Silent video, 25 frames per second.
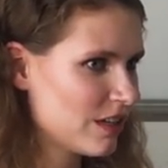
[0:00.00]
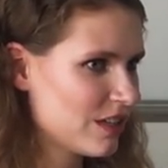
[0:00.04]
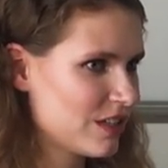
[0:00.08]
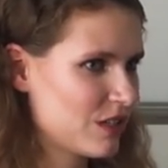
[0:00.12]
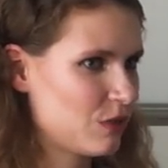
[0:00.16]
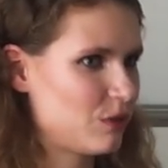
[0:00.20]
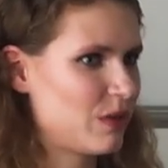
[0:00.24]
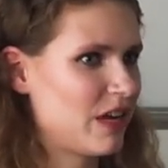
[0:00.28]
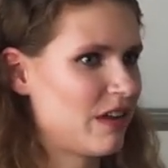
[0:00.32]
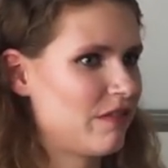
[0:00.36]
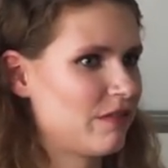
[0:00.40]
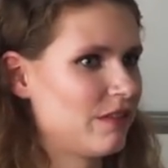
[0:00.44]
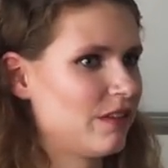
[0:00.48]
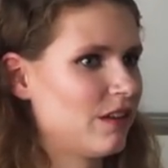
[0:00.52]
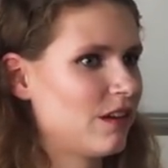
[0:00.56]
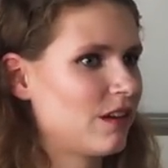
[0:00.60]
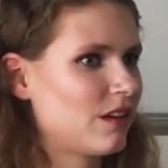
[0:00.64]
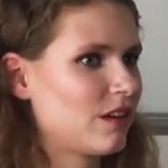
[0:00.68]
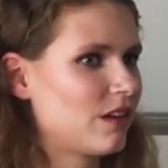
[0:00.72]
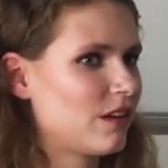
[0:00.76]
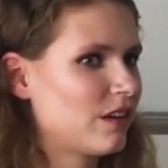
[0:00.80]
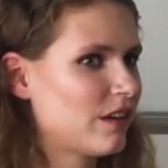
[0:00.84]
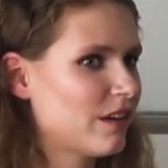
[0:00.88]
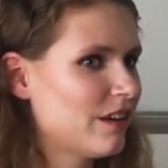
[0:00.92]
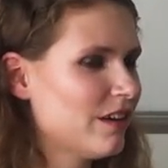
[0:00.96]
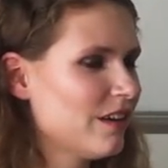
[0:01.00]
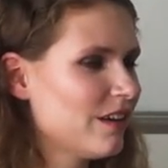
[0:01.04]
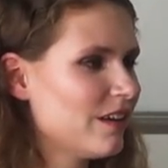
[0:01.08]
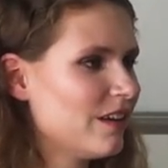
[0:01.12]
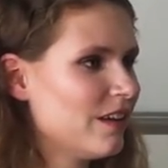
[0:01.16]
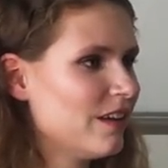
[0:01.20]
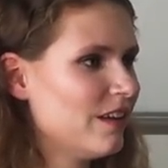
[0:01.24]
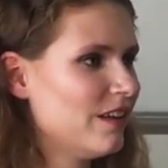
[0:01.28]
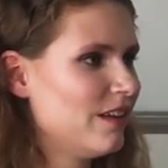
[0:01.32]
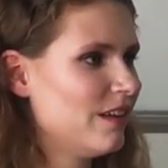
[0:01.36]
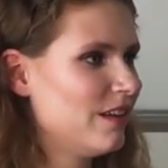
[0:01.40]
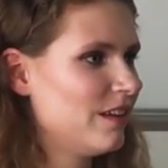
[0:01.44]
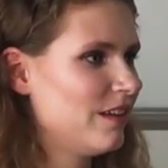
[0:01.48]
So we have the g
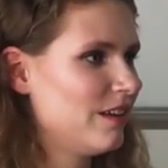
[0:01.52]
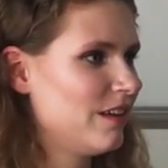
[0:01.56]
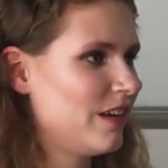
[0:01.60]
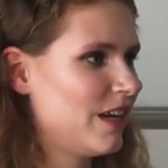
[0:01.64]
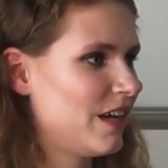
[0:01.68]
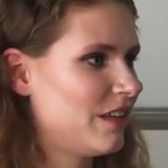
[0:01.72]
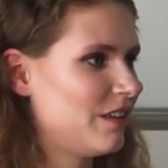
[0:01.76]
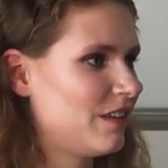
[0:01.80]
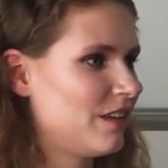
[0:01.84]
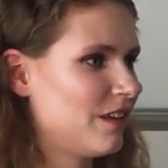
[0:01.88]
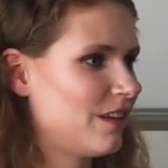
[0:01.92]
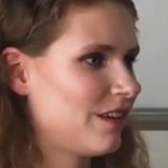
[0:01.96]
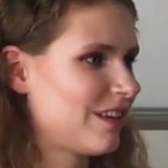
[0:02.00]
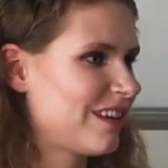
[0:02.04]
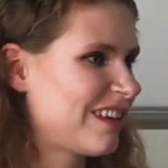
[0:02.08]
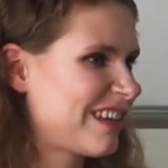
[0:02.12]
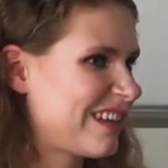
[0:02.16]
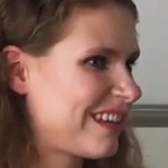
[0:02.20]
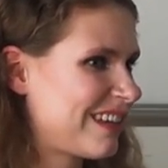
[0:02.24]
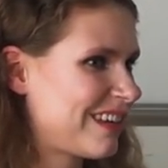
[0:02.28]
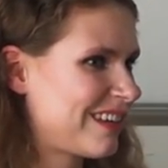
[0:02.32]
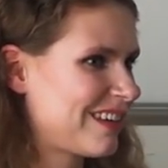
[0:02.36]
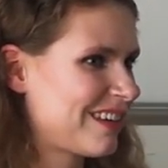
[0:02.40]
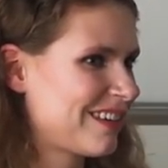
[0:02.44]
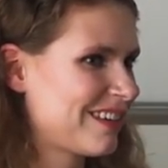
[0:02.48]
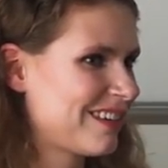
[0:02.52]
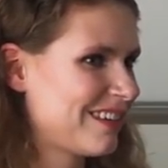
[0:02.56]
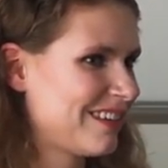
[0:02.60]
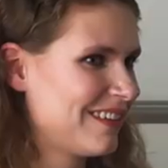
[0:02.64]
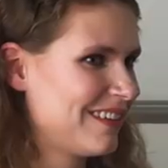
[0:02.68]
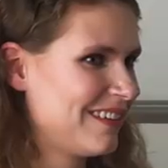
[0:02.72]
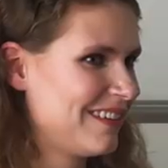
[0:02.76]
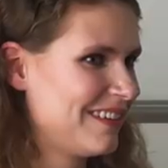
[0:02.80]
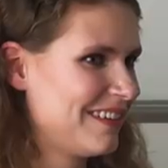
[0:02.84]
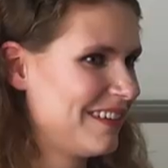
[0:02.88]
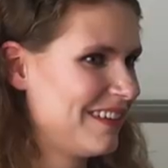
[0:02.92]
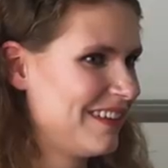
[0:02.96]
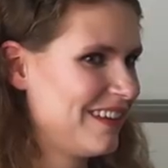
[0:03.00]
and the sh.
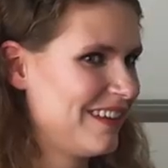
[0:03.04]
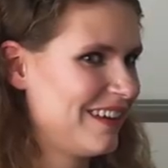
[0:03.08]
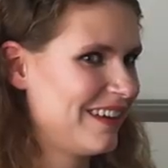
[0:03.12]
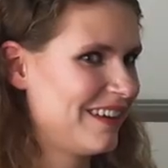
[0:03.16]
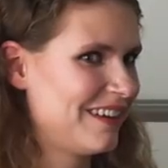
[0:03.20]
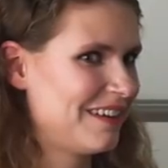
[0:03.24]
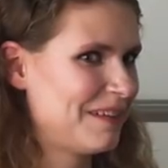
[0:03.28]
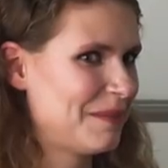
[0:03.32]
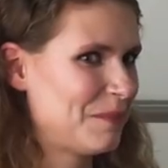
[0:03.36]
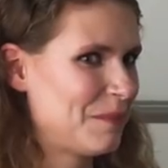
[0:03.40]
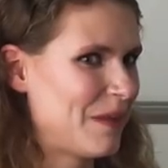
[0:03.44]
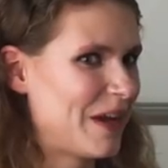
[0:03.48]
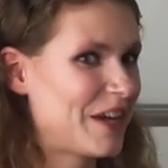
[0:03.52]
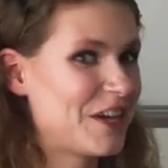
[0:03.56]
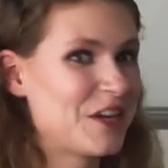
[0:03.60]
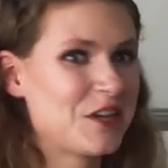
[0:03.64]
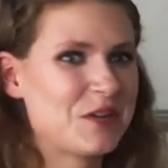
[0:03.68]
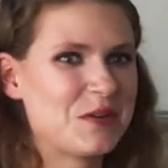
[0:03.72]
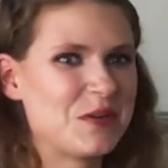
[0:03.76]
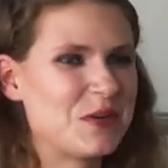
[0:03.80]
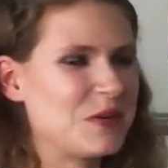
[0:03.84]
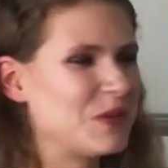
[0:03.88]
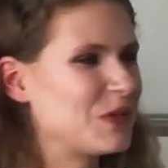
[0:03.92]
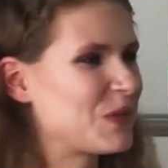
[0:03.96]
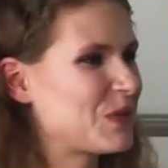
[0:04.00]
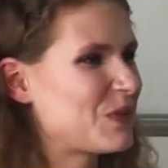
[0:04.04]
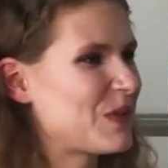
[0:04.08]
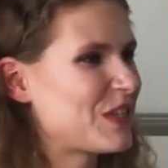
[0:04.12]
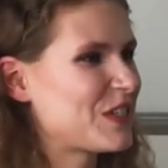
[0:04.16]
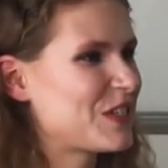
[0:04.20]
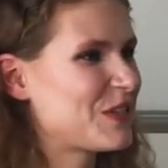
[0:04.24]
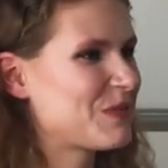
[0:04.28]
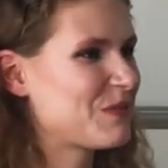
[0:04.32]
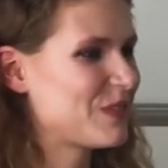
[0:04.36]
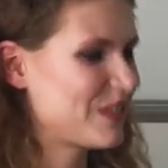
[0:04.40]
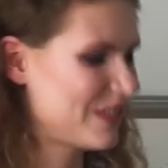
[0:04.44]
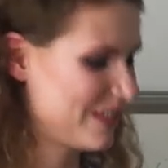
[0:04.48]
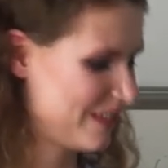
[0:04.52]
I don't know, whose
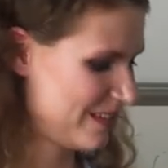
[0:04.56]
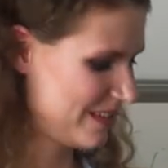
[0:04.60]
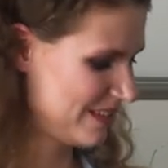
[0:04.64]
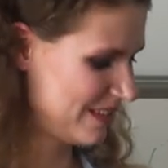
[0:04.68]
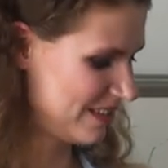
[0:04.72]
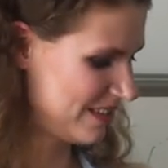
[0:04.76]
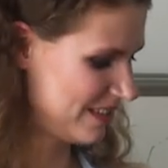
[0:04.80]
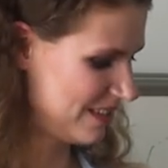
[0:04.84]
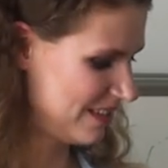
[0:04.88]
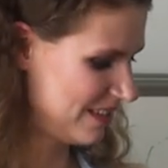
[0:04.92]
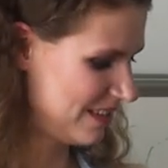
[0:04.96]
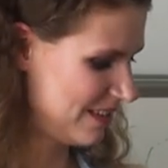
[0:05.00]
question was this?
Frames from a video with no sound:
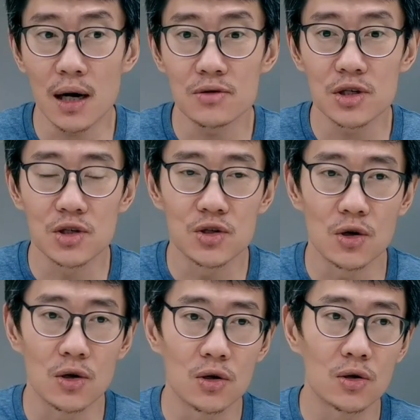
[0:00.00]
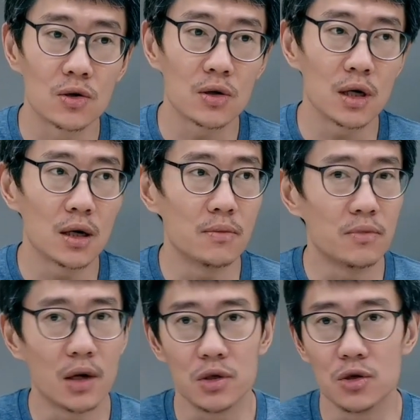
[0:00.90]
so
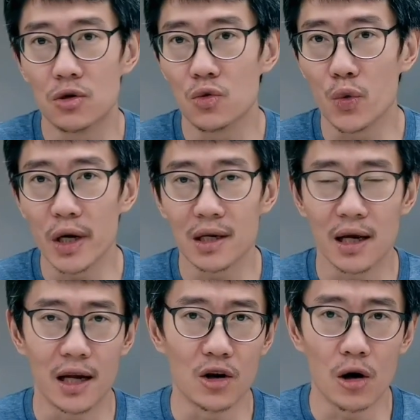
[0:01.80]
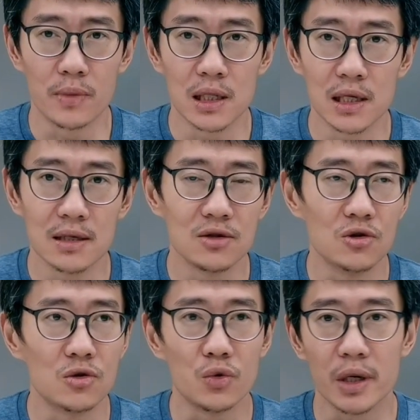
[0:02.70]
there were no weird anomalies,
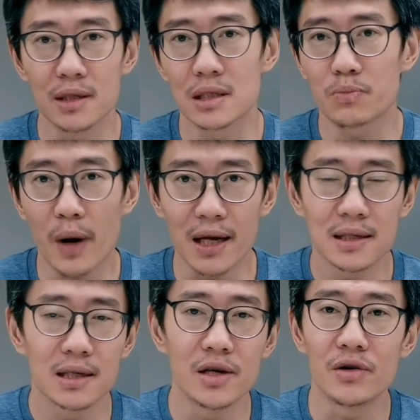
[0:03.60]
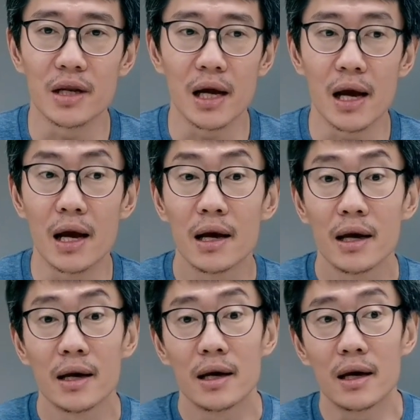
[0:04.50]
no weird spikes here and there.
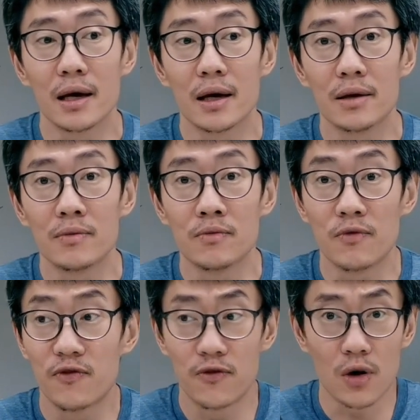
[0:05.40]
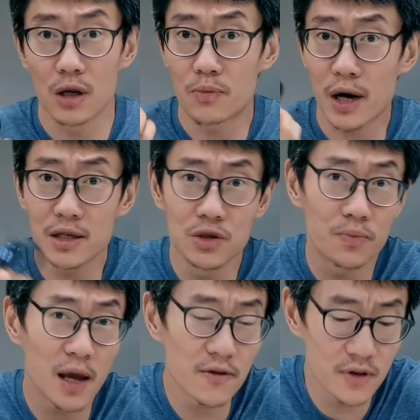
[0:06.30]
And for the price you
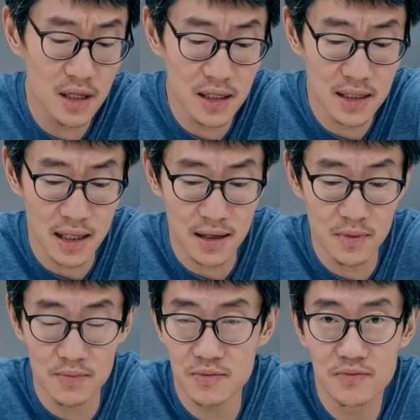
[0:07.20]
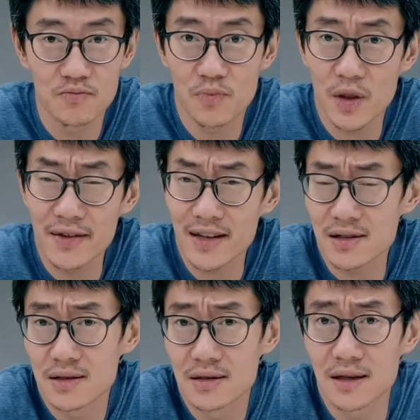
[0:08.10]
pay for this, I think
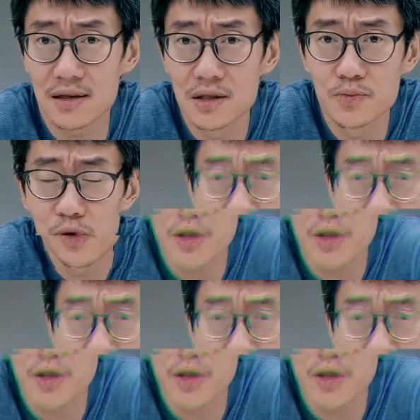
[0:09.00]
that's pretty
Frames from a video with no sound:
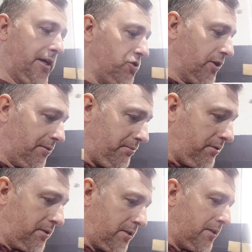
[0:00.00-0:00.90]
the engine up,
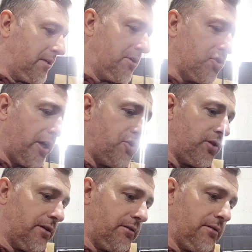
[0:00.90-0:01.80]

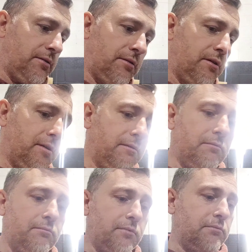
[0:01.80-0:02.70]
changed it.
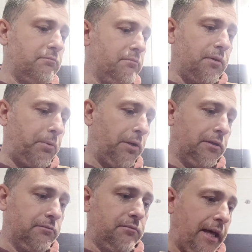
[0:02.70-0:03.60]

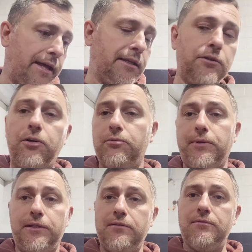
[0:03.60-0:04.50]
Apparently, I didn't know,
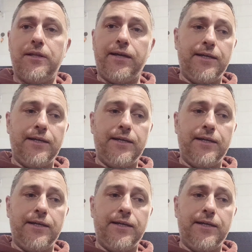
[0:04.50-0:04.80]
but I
----------
WHAT IS EXPECTED =>
The result should be every line of the data, reproduced exactly, with the images removed.

WRITTEN SOLUTION =>
Silent video, 25 frames per second.
[0:00.00]
[0:00.04]
[0:00.08]
[0:00.12]
[0:00.16]
[0:00.20]
[0:00.24]
[0:00.28]
[0:00.32]
[0:00.36]
[0:00.40]
[0:00.44]
[0:00.48]
[0:00.52]
[0:00.56]
[0:00.60]
[0:00.64]
[0:00.68]
[0:00.72]
[0:00.76]
[0:00.80]
[0:00.84]
[0:00.88]
[0:00.92]
[0:00.96]
[0:01.00]
[0:01.04]
[0:01.08]
[0:01.12]
[0:01.16]
[0:01.20]
[0:01.24]
[0:01.28]
[0:01.32]
[0:01.36]
[0:01.40]
[0:01.44]
[0:01.48]
So we have the g
[0:01.52]
[0:01.56]
[0:01.60]
[0:01.64]
[0:01.68]
[0:01.72]
[0:01.76]
[0:01.80]
[0:01.84]
[0:01.88]
[0:01.92]
[0:01.96]
[0:02.00]
[0:02.04]
[0:02.08]
[0:02.12]
[0:02.16]
[0:02.20]
[0:02.24]
[0:02.28]
[0:02.32]
[0:02.36]
[0:02.40]
[0:02.44]
[0:02.48]
[0:02.52]
[0:02.56]
[0:02.60]
[0:02.64]
[0:02.68]
[0:02.72]
[0:02.76]
[0:02.80]
[0:02.84]
[0:02.88]
[0:02.92]
[0:02.96]
[0:03.00]
and the sh.
[0:03.04]
[0:03.08]
[0:03.12]
[0:03.16]
[0:03.20]
[0:03.24]
[0:03.28]
[0:03.32]
[0:03.36]
[0:03.40]
[0:03.44]
[0:03.48]
[0:03.52]
[0:03.56]
[0:03.60]
[0:03.64]
[0:03.68]
[0:03.72]
[0:03.76]
[0:03.80]
[0:03.84]
[0:03.88]
[0:03.92]
[0:03.96]
[0:04.00]
[0:04.04]
[0:04.08]
[0:04.12]
[0:04.16]
[0:04.20]
[0:04.24]
[0:04.28]
[0:04.32]
[0:04.36]
[0:04.40]
[0:04.44]
[0:04.48]
[0:04.52]
I don't know, whose
[0:04.56]
[0:04.60]
[0:04.64]
[0:04.68]
[0:04.72]
[0:04.76]
[0:04.80]
[0:04.84]
[0:04.88]
[0:04.92]
[0:04.96]
[0:05.00]
question was this?
Frames from a video with no sound:
[0:00.00]
[0:00.90]
so
[0:01.80]
[0:02.70]
there were no weird anomalies,
[0:03.60]
[0:04.50]
no weird spikes here and there.
[0:05.40]
[0:06.30]
And for the price you
[0:07.20]
[0:08.10]
pay for this, I think
[0:09.00]
that's pretty
Frames from a video with no sound:
[0:00.00-0:00.90]
the engine up,
[0:00.90-0:01.80]

[0:01.80-0:02.70]
changed it.
[0:02.70-0:03.60]

[0:03.60-0:04.50]
Apparently, I didn't know,
[0:04.50-0:04.80]
but I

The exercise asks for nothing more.